▶ _What you have to do_
Each line from the one with "(521.48 s to 522.38 s)" through the last line of the material is to be printed exactly; no other line and no picture belongs in the copy.

▶ _Records shown_
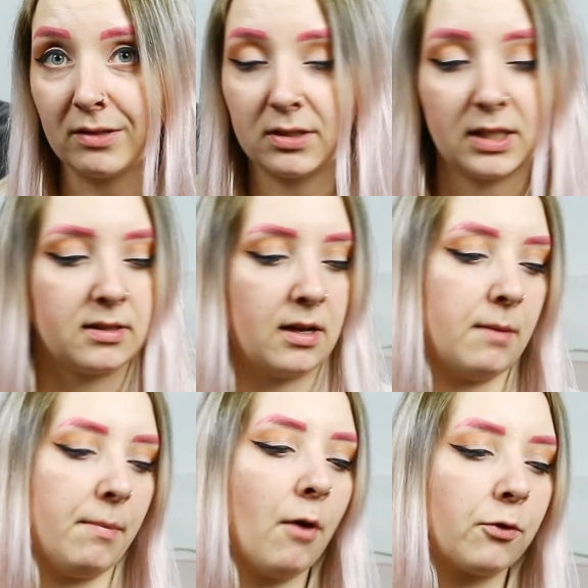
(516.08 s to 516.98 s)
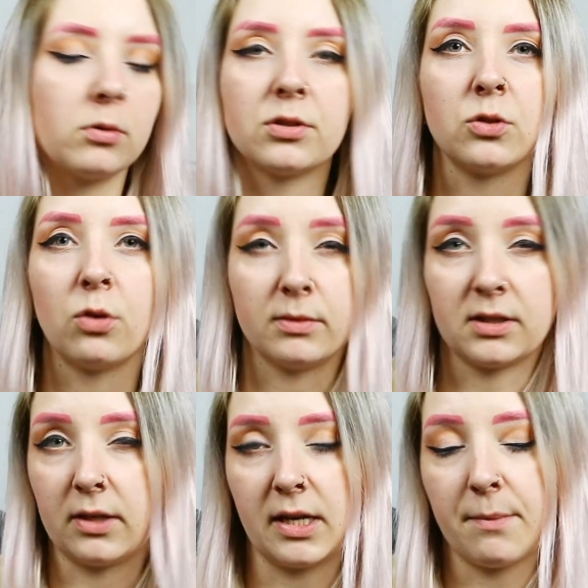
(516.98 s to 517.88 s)
well seasoned, but of course you normally
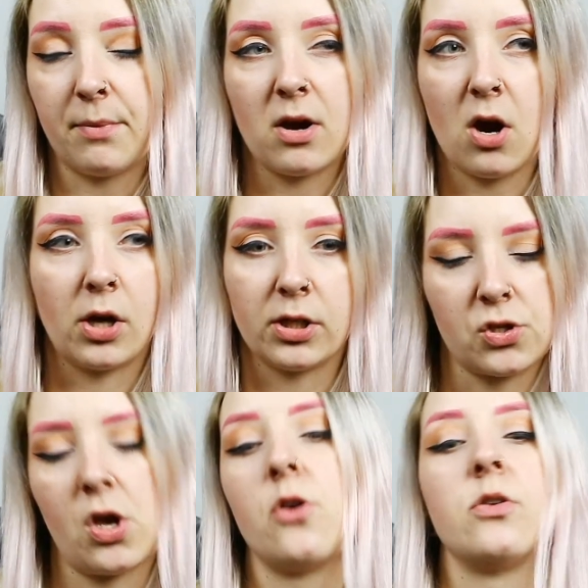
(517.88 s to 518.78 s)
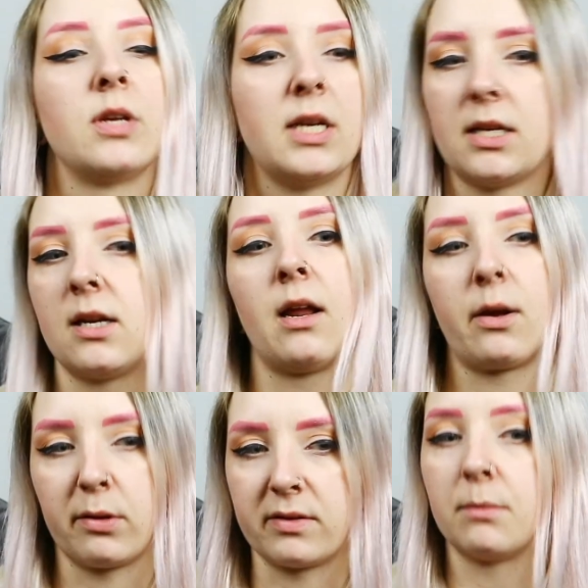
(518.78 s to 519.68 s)
don't eat a burger on its own. You eat it
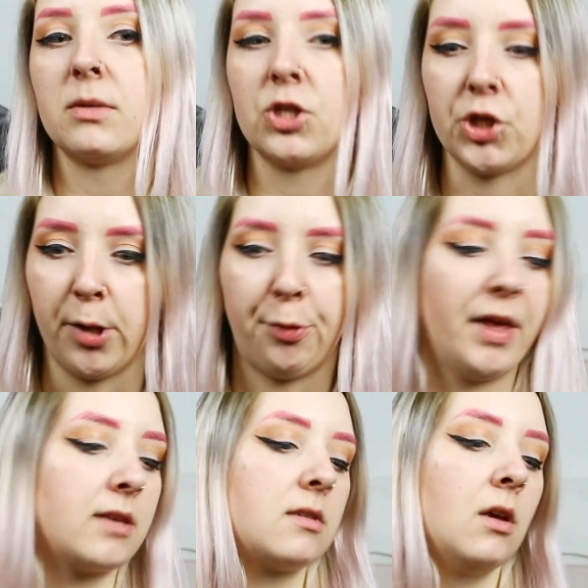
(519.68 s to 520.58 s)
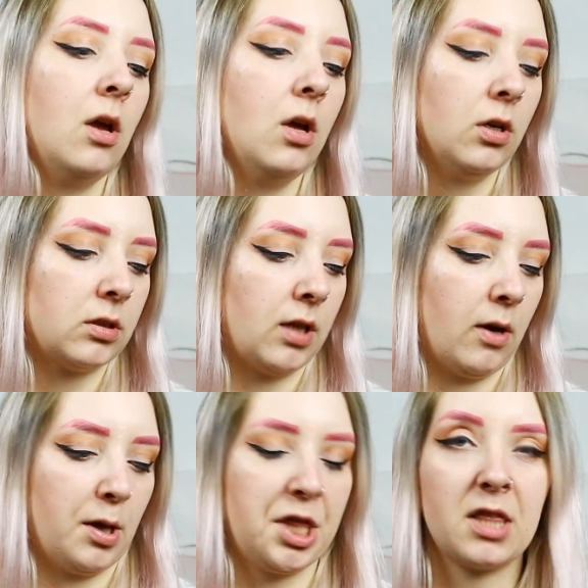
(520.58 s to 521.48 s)
like with some additional things.
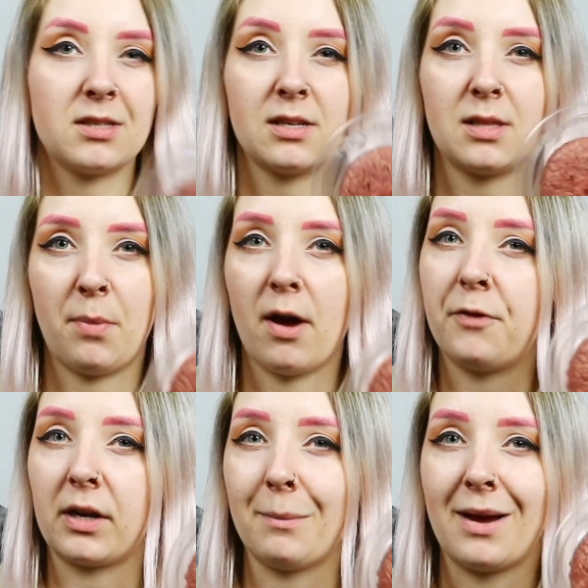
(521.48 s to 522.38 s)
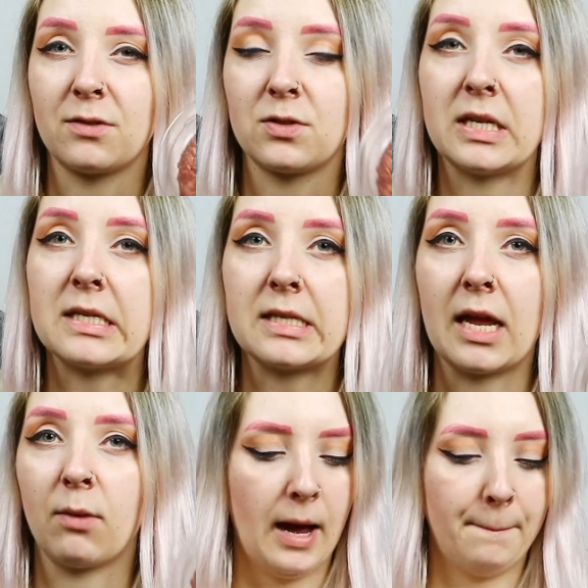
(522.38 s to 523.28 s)
So I think this has the perfect amount of
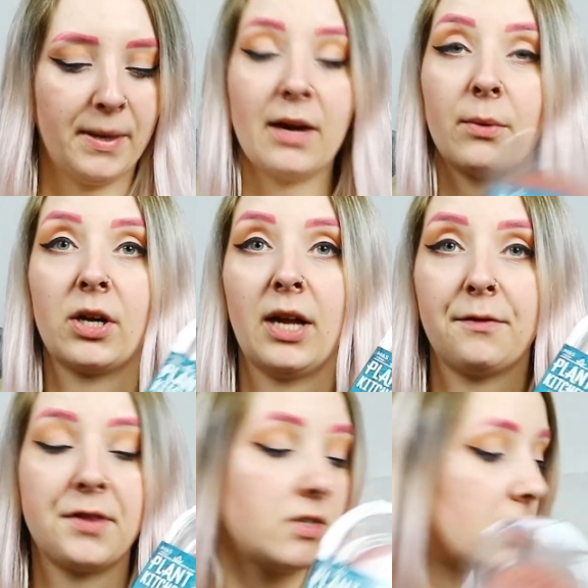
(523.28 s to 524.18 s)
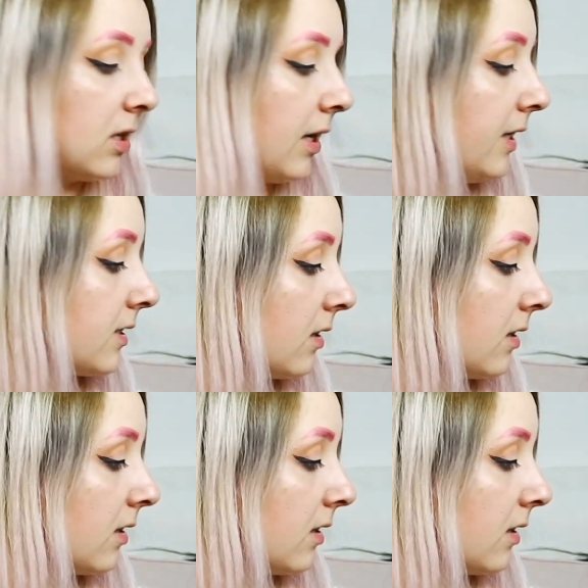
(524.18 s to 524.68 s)
seasoning. But yeah, we're gonna have those tonight.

▶ _Written reply_
(521.48 s to 522.38 s)
(522.38 s to 523.28 s)
So I think this has the perfect amount of
(523.28 s to 524.18 s)
(524.18 s to 524.68 s)
seasoning. But yeah, we're gonna have those tonight.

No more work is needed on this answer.